Alors que de nouvelles mobilisations agricoles se déroulent sur le territoire pour protester contre la gestion gouvernementale de la dermatose nodulaire dans les élevages et les conséquences de l’accord européen avec le Mercosur, l’OTRE, dans un communiqué, alerte sur « les graves perturbations engendrées par les blocages routiers ». En effet, pour la fédération, « ces barrages, qui touchent plusieurs axes du territoire national, mettent directement en péril les entreprises du transport routier déjà très fragilisées par une crise économique profonde et durable ». Elle appelle donc à la levée des barrages, demande aux agriculteurs de ne pas entraver la circulation des véhicules, notamment des poids lourds, et aux autorités publiques de garantir la libre circulation des transports routiers sur l’ensemble du territoire.

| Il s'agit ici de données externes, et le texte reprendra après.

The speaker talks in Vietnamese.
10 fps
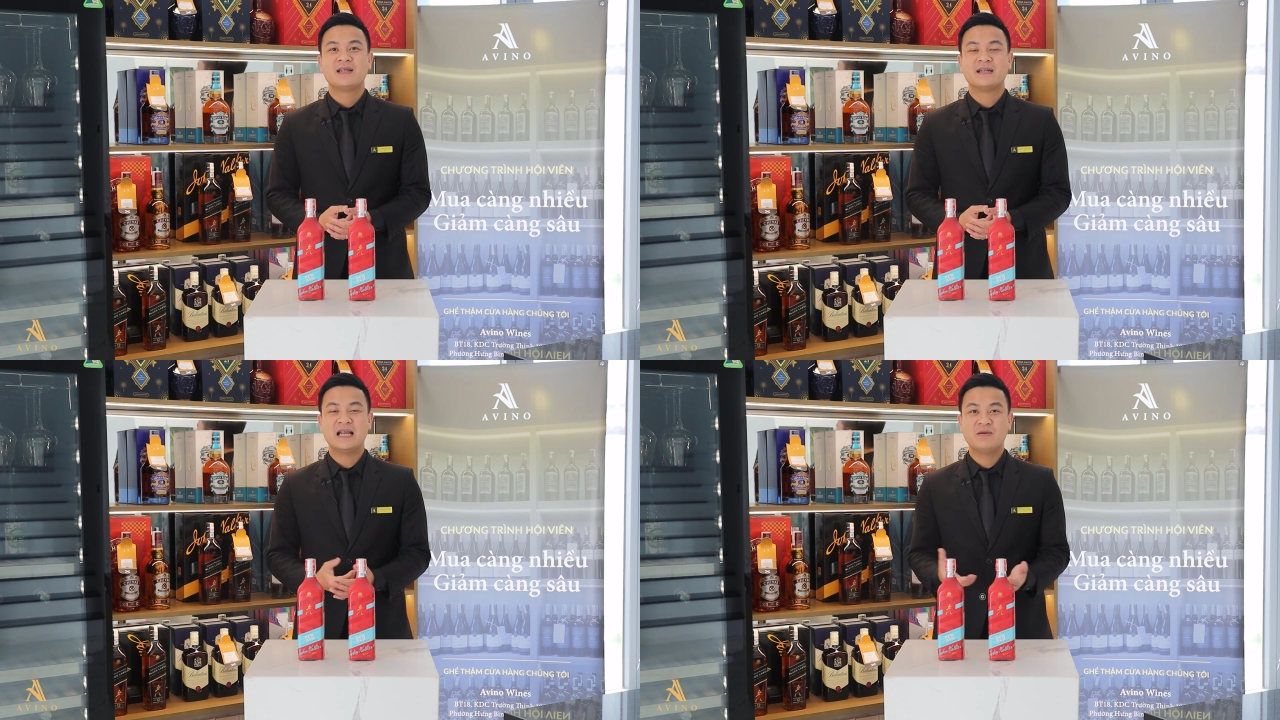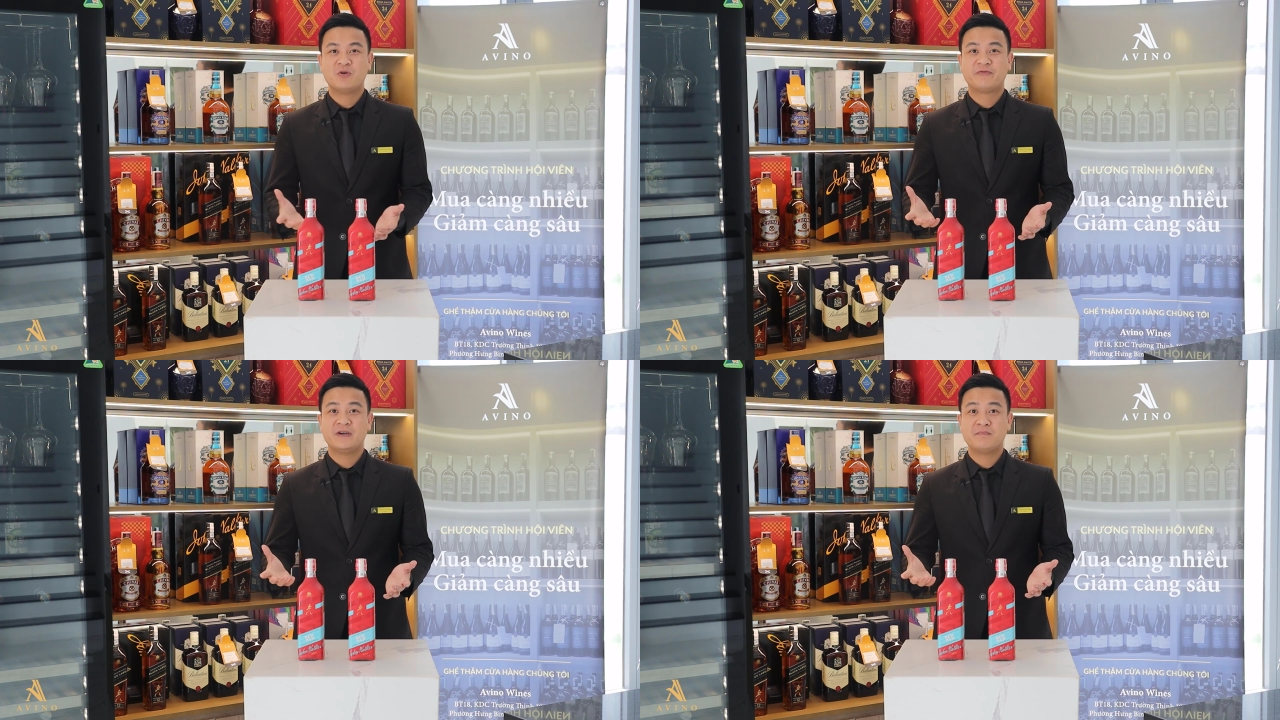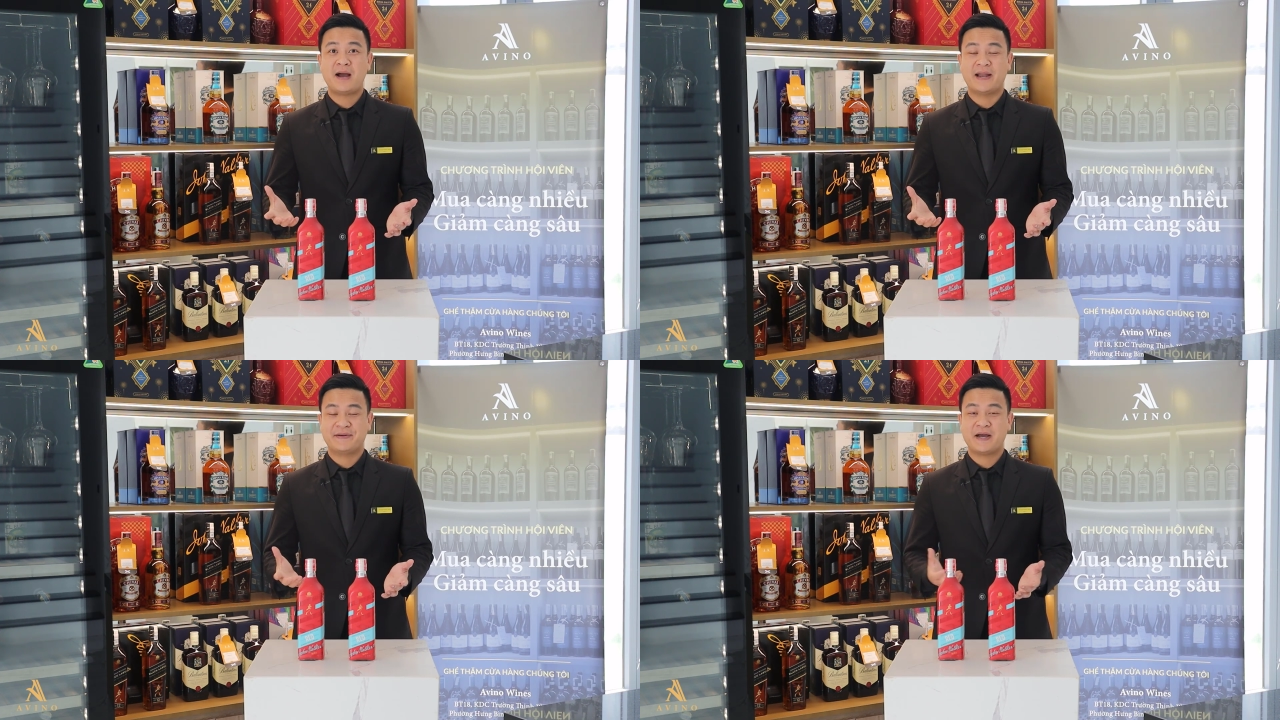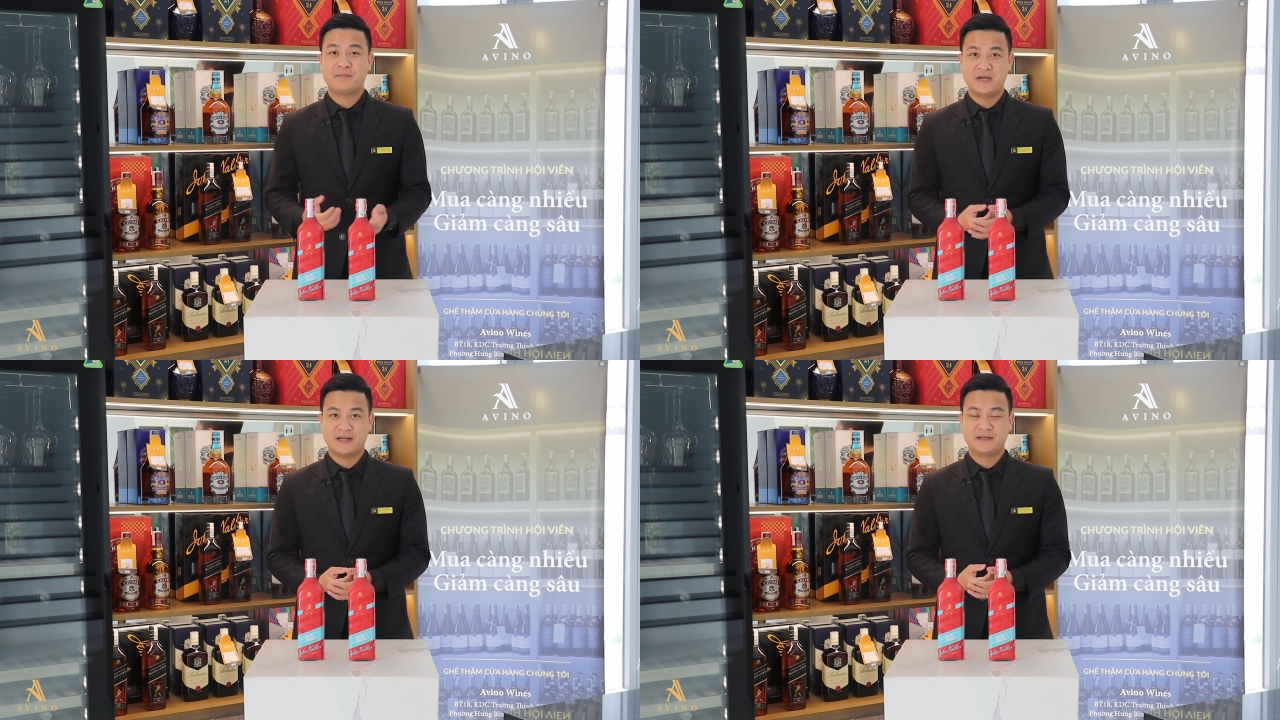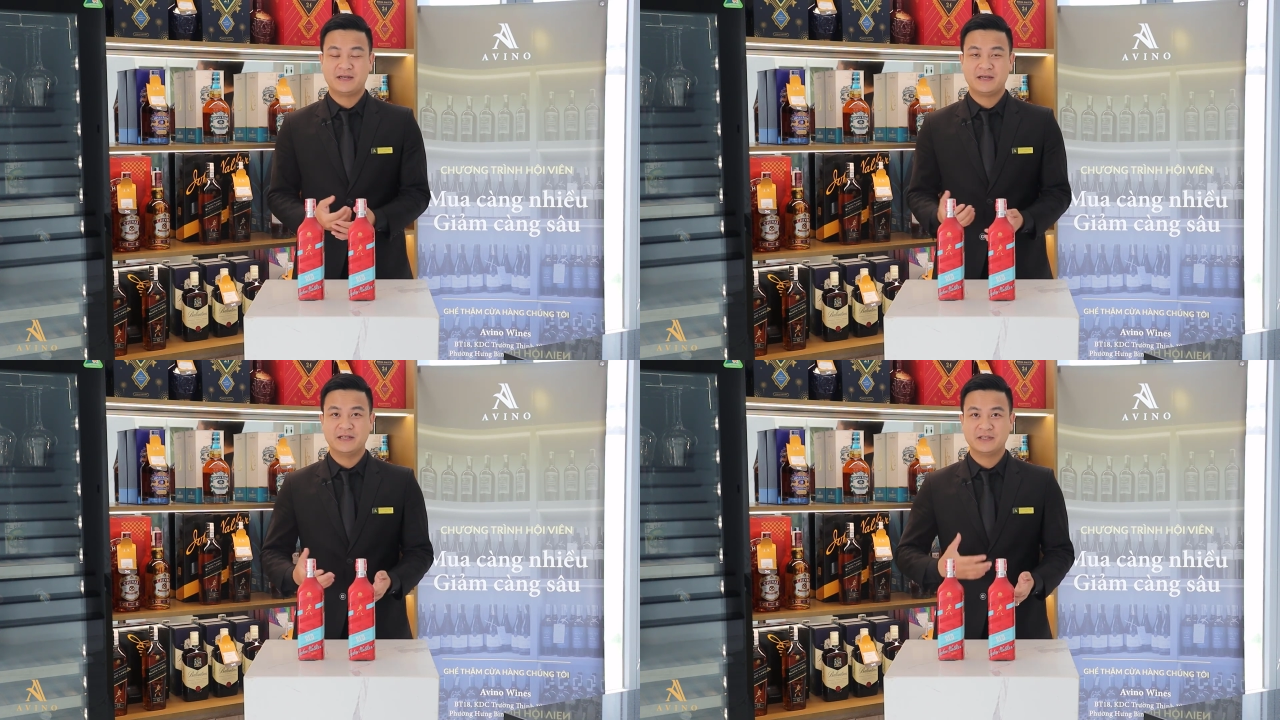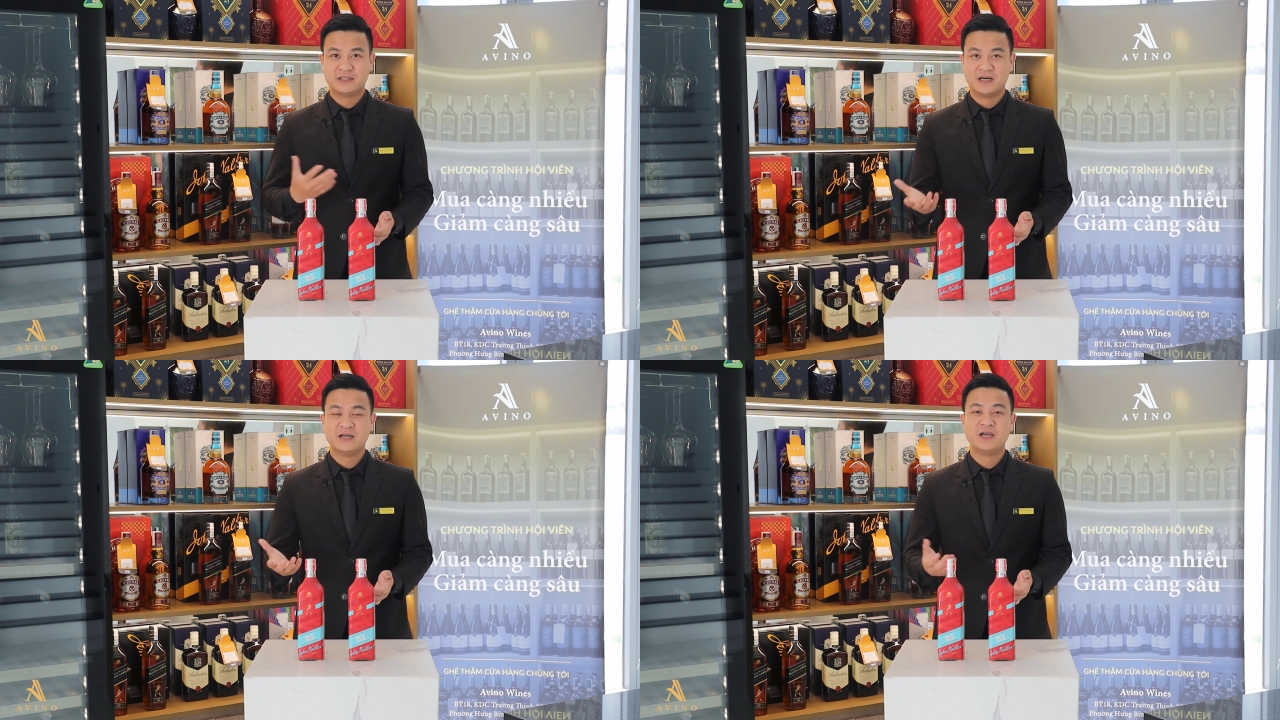Đây là một phiên bản đặc biệt đến từ thương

Des entreprises déjà fragilisées
Rappelant les nombreuses défaillances d’entreprises qui ont touché le secteur (3032 en 12 mois dénombrées au 30 avril 2025), elle souligne que « ces entraves à la circulation, qui s’ajoutent aux importantes difficultés liées au récent épisode neigeux, entraînent par ailleurs un niveau accru de fatigue et de stress chez les conducteurs. » Dans un contexte de baisse de volumes et d’augmentation de frais d’exploitation, des surcoûts sont aussi subis par les modifications de parcours pour éviter les barrages. Si les transporteurs « comprennent la détresse du monde agricole, aucune action de contestation ne peut justifier la mise en péril d’autres secteurs économiques essentiels », soutient l’OTRE.